On Monday January 11, iSelect Limited (ASX: ISU) issued an earnings downgrade that rocked its share price. Citing "several strategic and operational issues" during the 2015 financial year, which persisted into the first few weeks of 2016, the health insurance comparison service saw its shares dip to a record-low 63.5c.
At the time of writing (25 January), shares stood at $0.92, despite starting the month at 1.19. The tumultuous period for the company led the guidance for its full-year earnings to fall by as much as 39 per cent, the Australian Financial Review reported.
A press release from iSelect, published by the Australian Securities Exchange (ASX), said the company could suffer a loss of $5 million in normalised earnings before interest and tax (EBIT), lowering the figure to between $15 and $18 million.

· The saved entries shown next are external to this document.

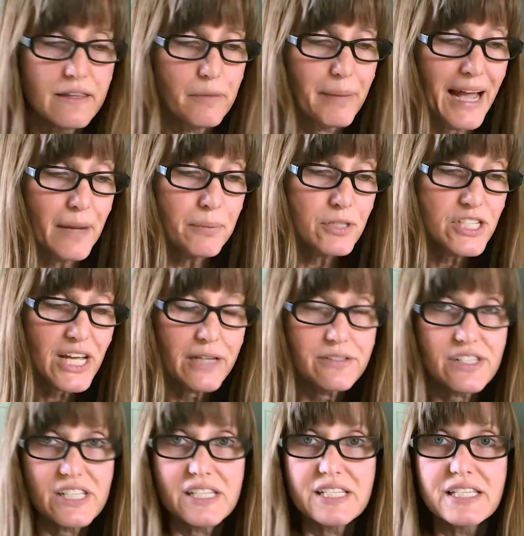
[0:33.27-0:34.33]
The Bible
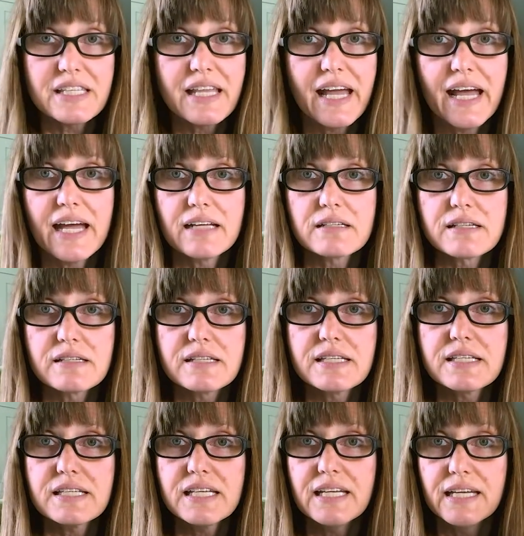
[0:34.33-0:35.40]
tells us that
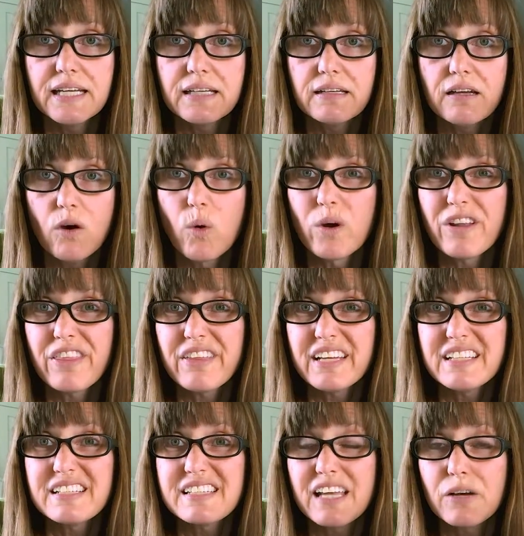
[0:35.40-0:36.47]
sin or
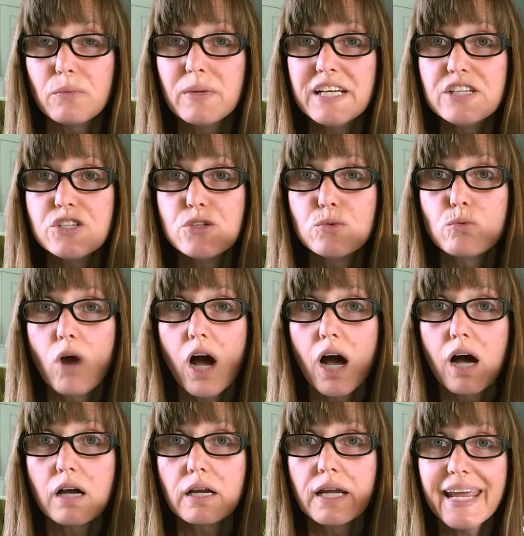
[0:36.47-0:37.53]
things that we do
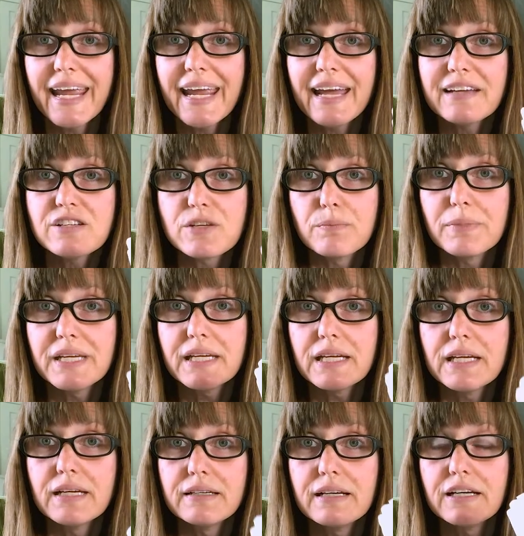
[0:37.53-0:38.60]
wrong can't
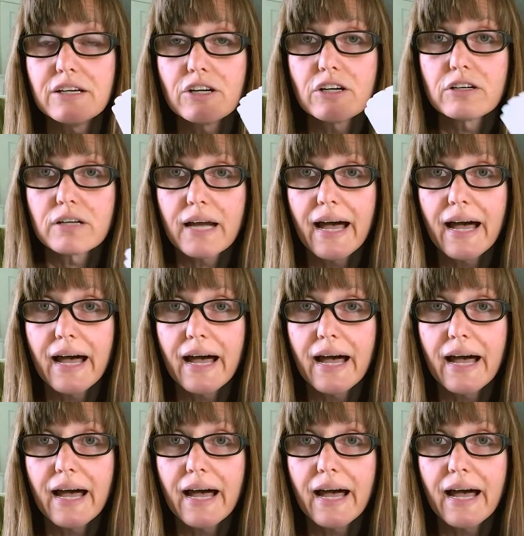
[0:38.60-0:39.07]
be near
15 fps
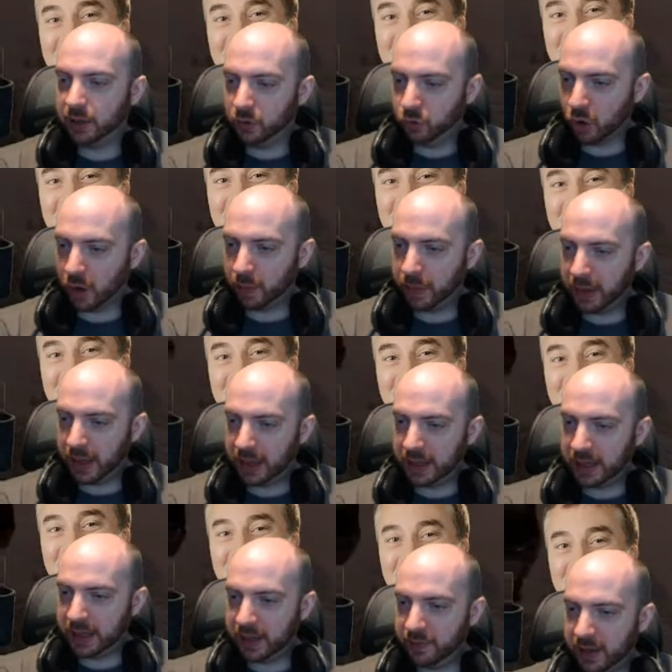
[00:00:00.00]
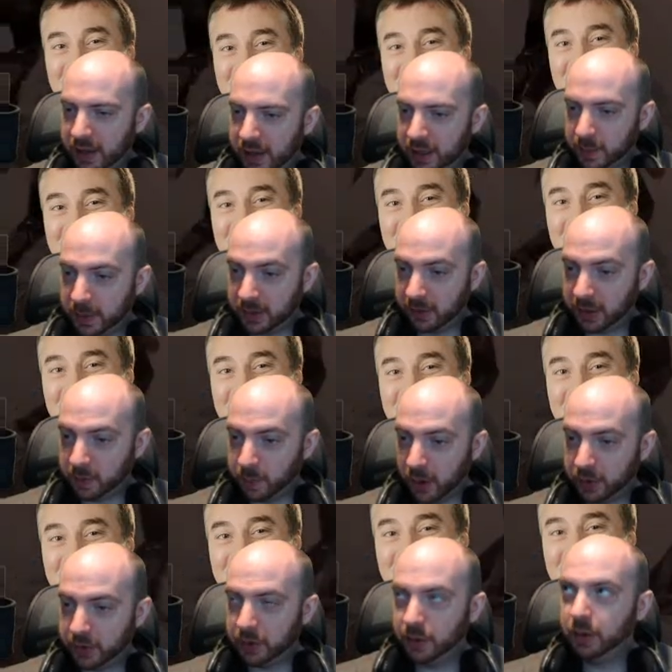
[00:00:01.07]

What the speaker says: drop and leave in a specific spot?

The tumultuous period for the company led the guidance for its full-year earnings to fall by as much as 39 per cent.
Review finds a number of issues
iSelect Chief Executive Officer Scott Wilson – who was appointed to the role in October 2015 when the company's shares stood at a three-month-high 1.79 – assisted external advisors in performing a strategic review of the company.
The findings show a series of strategic issues which fed into the downgrading, including a "significant" and off-trend increase in staffing costs for iSelect's health insurance division, and a failure to push ahead with technological change.
Other issues cited include:
- Replacing previously successful contact-centre development, training and recruitment programs with less-effective initiatives
- An off-trend drop in health insurance sales in the first half of the financial year
- A lack of investment in marketing
"The reduction in EBIT is disappointing, but what has become clear since my appointment as CEO is the importance of ongoing and additional strategic investment in the business to ensure iSelect creates long term growth for shareholders," Mr Wilson expressed.
iSelect is now looking at ways to bounce back, with "key strategic initiatives" published to allow the company to adapt to evolving customer needs.
A difficult few years
The strategic troubles are not the first experienced by iSelect during its so-far short tenure on the ASX. In October 2013, four months after the company began trading on the stock market, previous CEO Matt McCann stepped down following a revenue downgrade and board-level disagreement over strategy.
His successor, Alex Stevens, then resigned in October last year, shortly before iSelect announced they received a takeover offer from a firm later revealed to be US private equity company Providence Equity Partners.